By Jessica Davenport, Society of Biology
The Human Immunodeficiency Virus (HIV) has been in the news a lot over the past couple of weeks; from the functional cure of the two-year old child born with HIV, to the announcement that nanoparticles carrying bee venom can destroy HIV. But why is HIV so difficult for our immune systems to tackle?
A master of disguise
The human immune system is pretty great. Whenever a new threat, such as bacterial or viral infection, is detected the cells of the immune system undergo a series of selective divisions, making new cells which are better able to identify the threat, and then initiate the immune response. Following the infections, these cells remain as memory cells. The immune system has learnt how to recognise that particular enemy and, if it attacks again, the immune system is able to recognise and initiate its defences much more quickly, even years after the first encounter.
However, HIV is the master of disguise. Its replication process leads to multiple genetic errors and mutations, meaning that the molecules on its surface, which the cells of the immune system would normally recognise, differ significantly. It is able to evade the fast immune attack because the immune system has no memory of it.

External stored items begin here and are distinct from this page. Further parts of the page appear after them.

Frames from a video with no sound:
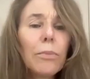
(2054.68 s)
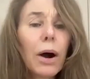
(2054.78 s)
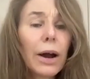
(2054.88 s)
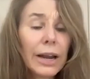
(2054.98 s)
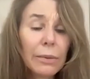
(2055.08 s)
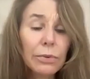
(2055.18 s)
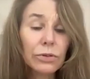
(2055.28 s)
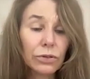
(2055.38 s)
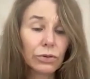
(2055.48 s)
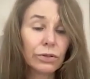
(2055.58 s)

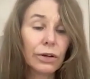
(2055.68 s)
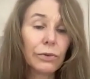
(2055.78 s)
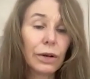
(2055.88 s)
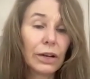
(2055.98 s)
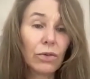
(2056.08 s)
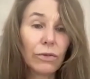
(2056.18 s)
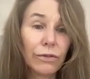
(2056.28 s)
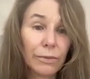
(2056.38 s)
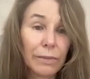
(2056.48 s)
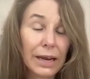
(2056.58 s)
pineapples are also really good
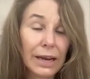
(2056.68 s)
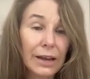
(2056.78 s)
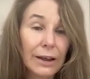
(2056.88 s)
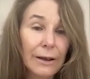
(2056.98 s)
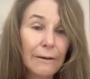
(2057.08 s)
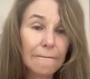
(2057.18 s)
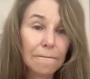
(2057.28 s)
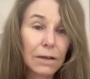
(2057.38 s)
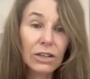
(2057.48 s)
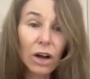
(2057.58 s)
for me.
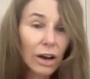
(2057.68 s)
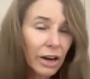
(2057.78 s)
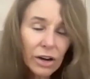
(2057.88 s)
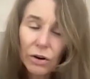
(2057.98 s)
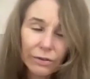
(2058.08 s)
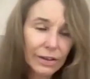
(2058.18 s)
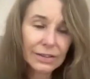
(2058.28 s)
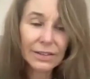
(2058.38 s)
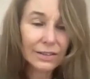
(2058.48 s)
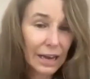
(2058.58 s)
It's not, I don't know if
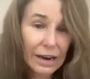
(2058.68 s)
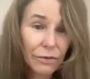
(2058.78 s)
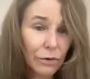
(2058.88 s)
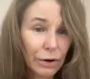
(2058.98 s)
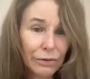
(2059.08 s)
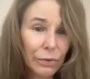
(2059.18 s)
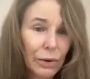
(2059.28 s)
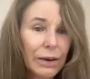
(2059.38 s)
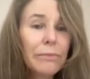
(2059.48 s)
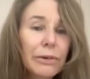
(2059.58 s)
that's the same for
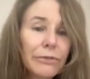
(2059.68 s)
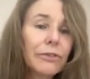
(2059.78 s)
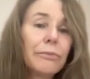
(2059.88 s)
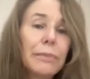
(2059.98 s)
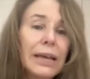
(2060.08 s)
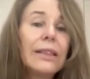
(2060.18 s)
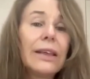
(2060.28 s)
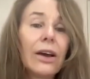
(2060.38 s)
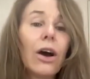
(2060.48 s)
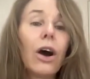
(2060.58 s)
everyone, but for me,
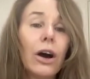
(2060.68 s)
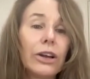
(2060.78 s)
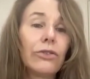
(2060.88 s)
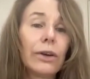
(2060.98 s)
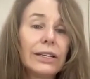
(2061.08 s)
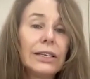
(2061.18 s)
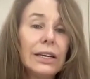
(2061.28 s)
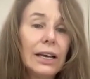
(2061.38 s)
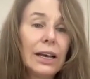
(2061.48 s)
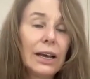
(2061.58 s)
they're hydrating.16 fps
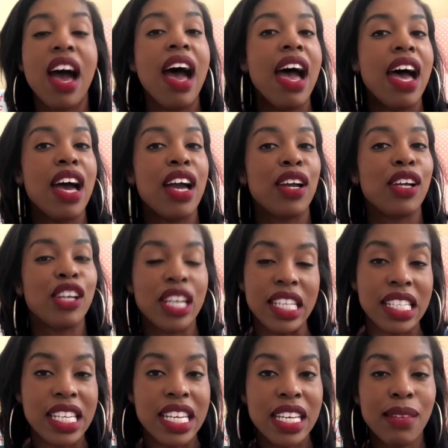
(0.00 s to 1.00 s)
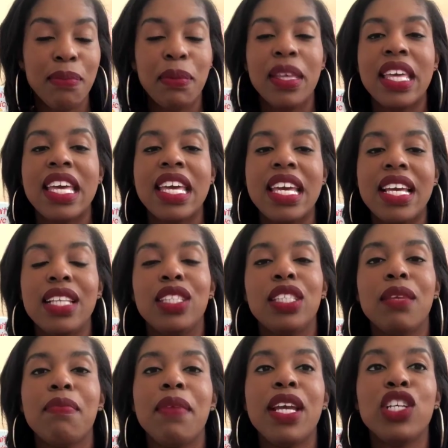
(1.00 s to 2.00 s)
A great tip is
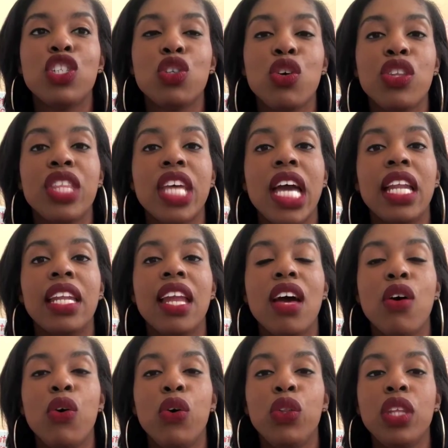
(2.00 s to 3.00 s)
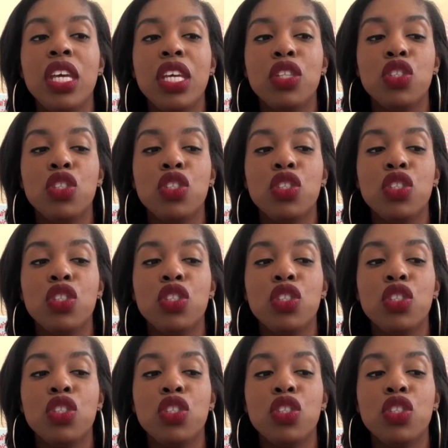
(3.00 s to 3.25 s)
to make sure that not only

Destroying the immune system
To make matters worse, HIV attacks specific immune cells which would normally protect us from infection. HIV most commonly targets T helper cells in order to replicate. The virus will use the host cell in order to produce viral proteins and assemble them into new viruses. Studies have shown that a single infected cell can release 10,000 – 100,000 viral particles over its life span.

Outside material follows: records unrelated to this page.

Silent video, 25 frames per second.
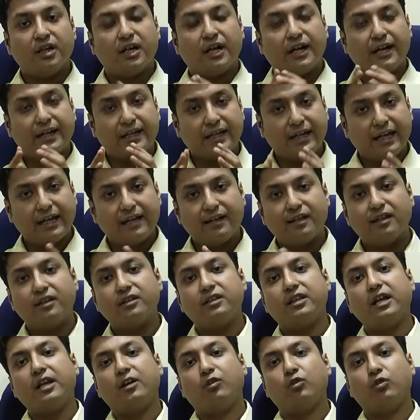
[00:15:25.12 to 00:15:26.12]
Again, a
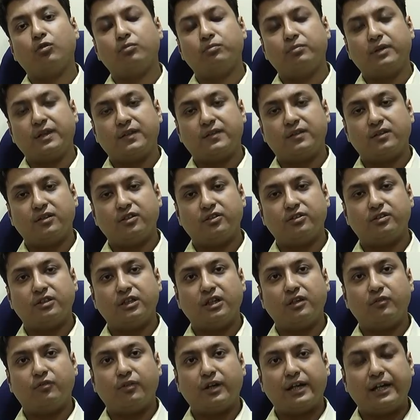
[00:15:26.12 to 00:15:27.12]
take-home message:
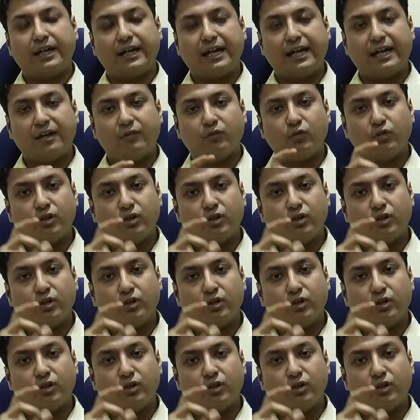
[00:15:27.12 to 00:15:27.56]
if I have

During this primary infection stage, there is a marked drop in the numbers of T helper cells. This is caused by several different mechanisms. The virus may directly kill infected cells, and also cause multiple cells to fuse together. Proteins may detach from the surface of the viral particle and float freely in the blood. If the protein lands on a healthy T cell – the innocent bystander – it can set in motion a molecular chain reaction which will result in cell death. During the infection, killer T cells are also activated in order to destroy infected cells.
Once numbers of T helper cells drop below a critical level immunity to infection is lost. T helper cells play a crucial role in coordinating this immune response; they activate killer T cells to directly attack pathogens, and B cells to produce antibodies which mark the pathogen for destruction. When the immune system has been sufficiently weakened, the risk of getting an opportunistic infection from other bacteria or viruses rises significantly.
The recent discovery that nanoparticles loaded with bee venom are able to destroy HIV particles while leaving healthy cells unharmed marks an important step towards prevention of HIV transmission. However, any practical applications remain a long way off.